Mi allontano di corsa, turbato dall’improvviso cambio di atteggiamento del custode, alla ricerca di Prentiss; pochi attimi dopo la vedo venirmi incontro.
“I cadaveri sono stati ritrovati tutti nello stesso punto, ma tutti in pose diverse, ma la scientifica non è ancora in grado di capire se abbiano qualche significato particolare.” Mi informa.
“Dal custode non arrivano informazioni più chiare: dice che la serratura della palestra non funziona perché qualcuno l’ha forzata alcuni giorni prima che cominciassero gli omicidi.”
“Potrebbe essere stato l’SI o chiunque altro, magari ha semplicemente approfittato di un’occasione che si è presentata: gli serviva un posto pubblico dove abbandonare i corpi e qualcuno gli ha facilitato il lavoro.” Ipotizza lei.

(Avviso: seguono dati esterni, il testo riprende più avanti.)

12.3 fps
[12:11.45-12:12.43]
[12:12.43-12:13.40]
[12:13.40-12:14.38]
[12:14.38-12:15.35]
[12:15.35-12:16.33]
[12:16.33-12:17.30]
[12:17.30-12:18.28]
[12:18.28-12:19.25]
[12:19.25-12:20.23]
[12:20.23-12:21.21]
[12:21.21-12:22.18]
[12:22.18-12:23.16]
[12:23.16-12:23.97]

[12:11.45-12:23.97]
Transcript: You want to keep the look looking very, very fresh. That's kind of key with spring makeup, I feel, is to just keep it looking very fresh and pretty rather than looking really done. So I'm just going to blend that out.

“Non credo: questo SI sembra troppo organizzato per lasciare qualcosa al caso: è sempre estremamente attento a non lasciare tracce e impronte sui cadaveri e intorno a loro, mozza loro sempre lo stesso piede… è uno schema: ci sta mandando un messaggio, anche se noi ancora non siamo in grado di decifrarlo.” le rispondo.

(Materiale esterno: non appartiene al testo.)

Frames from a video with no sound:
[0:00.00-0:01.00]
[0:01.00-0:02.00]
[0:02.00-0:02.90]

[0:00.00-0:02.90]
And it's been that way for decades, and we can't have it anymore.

Lei annuisce e mi dice che forse dovremmo parlare anche con gli studenti che hanno ritrovato le vittime.
Ci incamminiamo verso le aule quando mi arriva una chiamata da Garcia:
“Dimmi tutto bambolina.” Dico alzando la cornetta.
“Buongiorno, biscottino al cioccolato, Hotch vuole tutti nella sala riunioni della centrale di polizia entro dieci minuti.”
“Voliamo” le rispondo facendo segno ad Emily di  salire in macchina “come farei senza di te, bambolina?” le dico ridendo.
“Non faresti, pasticcino.” Mi risponde chiudendo la chiamata.
“Perché stiamo già tornando in centrale?” mi domanda Prentiss.
“Credo che Hotch voglia fare il punto della situazione ed ordinare le informazioni che abbiamo raccolto fino ad ora.”
Alza gli occhi al cielo “Secondo me non sappiamo né più né meno di quando siamo arrivati qui tre ore fa.
Ha ragione, ed è questo che mi preoccupa: come facciamo a fermare l’assassino se non sappiamo nemmeno da che parte iniziare per comprendere le sue logiche?